No es que el marketing digital no funciona. Es que casi siempre se arranca por el lugar equivocado, con las expectativas equivocadas o midiendo lo que no corresponde.
Trabajamos con pymes y negocios medianos todos los días. Y antes de arrancar con cualquier cliente, hacemos una auditoría. Lo que encontramos en esas auditorías se repite con una regularidad que ya no nos sorprende — pero que sí le cuesta caro a los dueños de esos negocios.
Estos son los cinco errores más comunes. Si te reconocés en alguno, no estás solo. Y lo importante es que todos tienen solución.
Invertir en pauta antes de tener el funnel cerrado
El error más costoso. Empezar a pagar por tráfico antes de tener claro a dónde va ese tráfico, qué se supone que haga y cómo se mide si lo hizo. El resultado es pagar por clicks que no se convierten en nada concreto.
Una landing que no carga bien en mobile, un formulario que no funciona, un proceso de seguimiento manual que tarda días en contactar al lead — cada uno de esos puntos rompe el funnel y tira el presupuesto a la basura.
Medir las métricas equivocadas
Alcance, impresiones, clicks, "me gusta". Son números fáciles de encontrar, fáciles de reportar y completamente inútiles si el objetivo es vender. Una agencia que te manda un reporte lleno de estas métricas sin hablar de leads, costo por adquisición o revenue generado, te está vendiendo humo.
El problema es que muchos dueños de negocios no saben exactamente qué métricas pedir, entonces aceptan lo que les dan y asumen que si los números son grandes, la campaña funciona. No siempre es así.
Querer estar en todos los canales a la vez
Google Ads, Meta, Instagram, LinkedIn, TikTok, email, SEO, influencers — todo al mismo tiempo, con presupuesto y atención divididos. El resultado es hacer todo a medias y no hacer nada bien.
Con presupuesto limitado, la concentración gana siempre. Un canal bien ejecutado genera más resultados que cinco canales a medias. Y una vez que un canal está optimizado y rentable, ahí tiene sentido expandirse al siguiente.
No tener paciencia para el período de aprendizaje
Los algoritmos de las plataformas publicitarias necesitan datos para aprender. Meta necesita al menos 50 eventos de conversión por semana para salir de la fase de aprendizaje. Google necesita tiempo para entender qué búsquedas convierten para tu negocio específico.
La trampa es que muchos negocios apagan las campañas antes de que el algoritmo tenga suficiente información para optimizar bien, o cambian los parámetros demasiado seguido y reinician el aprendizaje cada vez. El resultado es que nunca llegan a ver el rendimiento real del canal.
Confundir actividad con estrategia
Publicar todos los días, cambiar creatividades seguido, probar cosas nuevas constantemente — da la sensación de estar haciendo mucho. Pero actividad sin dirección no es estrategia, es ruido.
Una pyme con presupuesto ajustado no puede darse el lujo de improvisar.
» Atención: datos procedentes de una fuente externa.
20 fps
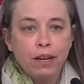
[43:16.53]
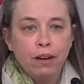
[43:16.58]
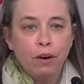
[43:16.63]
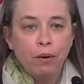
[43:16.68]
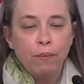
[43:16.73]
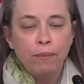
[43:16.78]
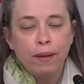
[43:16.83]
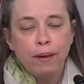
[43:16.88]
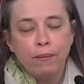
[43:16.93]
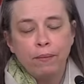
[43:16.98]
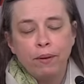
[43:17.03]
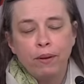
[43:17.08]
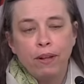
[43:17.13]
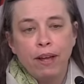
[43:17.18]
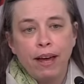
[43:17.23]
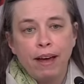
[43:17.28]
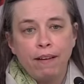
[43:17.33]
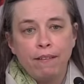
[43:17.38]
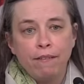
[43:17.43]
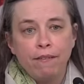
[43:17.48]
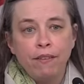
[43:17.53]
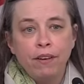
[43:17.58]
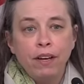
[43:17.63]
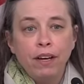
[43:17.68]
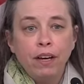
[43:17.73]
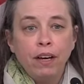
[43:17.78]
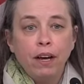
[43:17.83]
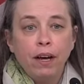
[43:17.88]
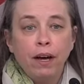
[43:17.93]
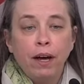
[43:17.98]
I hope that we'll have
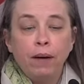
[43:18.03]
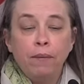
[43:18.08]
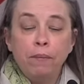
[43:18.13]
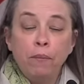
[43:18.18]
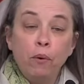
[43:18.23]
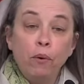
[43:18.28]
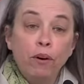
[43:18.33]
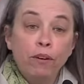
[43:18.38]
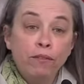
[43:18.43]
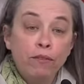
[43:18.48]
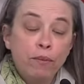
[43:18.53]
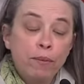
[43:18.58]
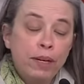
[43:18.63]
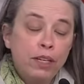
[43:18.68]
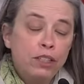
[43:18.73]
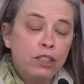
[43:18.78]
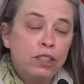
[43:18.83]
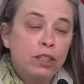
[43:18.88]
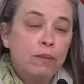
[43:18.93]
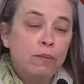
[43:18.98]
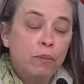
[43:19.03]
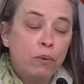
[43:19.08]
more information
Cada peso que se invierte tiene que responder a una hipótesis clara: creemos que este mensaje, para esta audiencia, en este canal, va a generar este resultado. Y después se mide si esa hipótesis era correcta.
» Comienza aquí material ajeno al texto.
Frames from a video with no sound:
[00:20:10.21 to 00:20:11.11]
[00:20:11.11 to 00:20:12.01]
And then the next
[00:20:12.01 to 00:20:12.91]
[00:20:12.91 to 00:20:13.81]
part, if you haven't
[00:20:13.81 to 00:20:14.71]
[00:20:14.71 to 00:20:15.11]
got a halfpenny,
El patrón detrás de todos estos errores
Si mirás los cinco errores en conjunto, tienen algo en común: todos son consecuencia de arrancar a hacer sin antes entender bien el sistema. El marketing digital parece sencillo desde afuera — ponés plata, salen leads. Pero hay una cantidad de variables que interactúan entre sí, y si alguna está rota, todo el sistema falla.
La pregunta correcta no es "¿cuánto tengo que invertir en publicidad?" sino "¿qué tengo que tener resuelto antes de invertir en publicidad?"
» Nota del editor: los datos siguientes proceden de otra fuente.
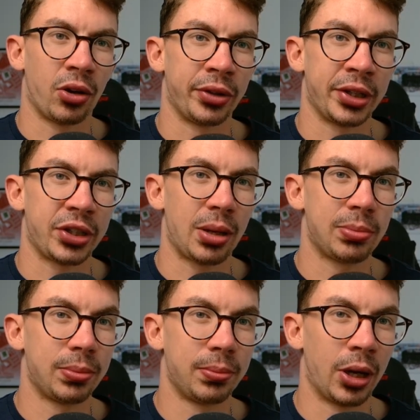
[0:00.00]
on
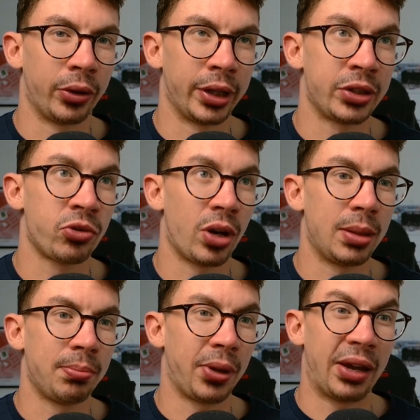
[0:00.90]
this
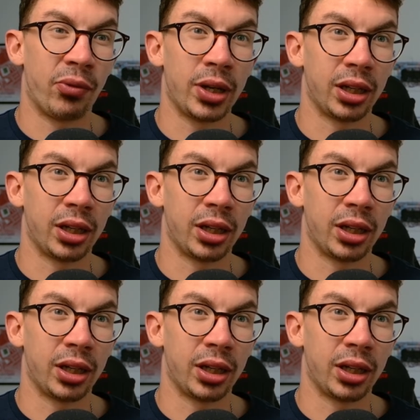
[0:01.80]
stream, but if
Un negocio con un funnel bien construido, tracking correcto y una propuesta de valor clara puede crecer mucho con poco presupuesto. Un negocio con problemas estructurales no va a resolver nada tirando más dinero al problema.
Si sentís que venías haciendo cosas y no ves resultados proporcionales a lo que invertiste, lo más probable es que alguno de estos errores esté operando en silencio. El primer paso es siempre diagnosticar correctamente.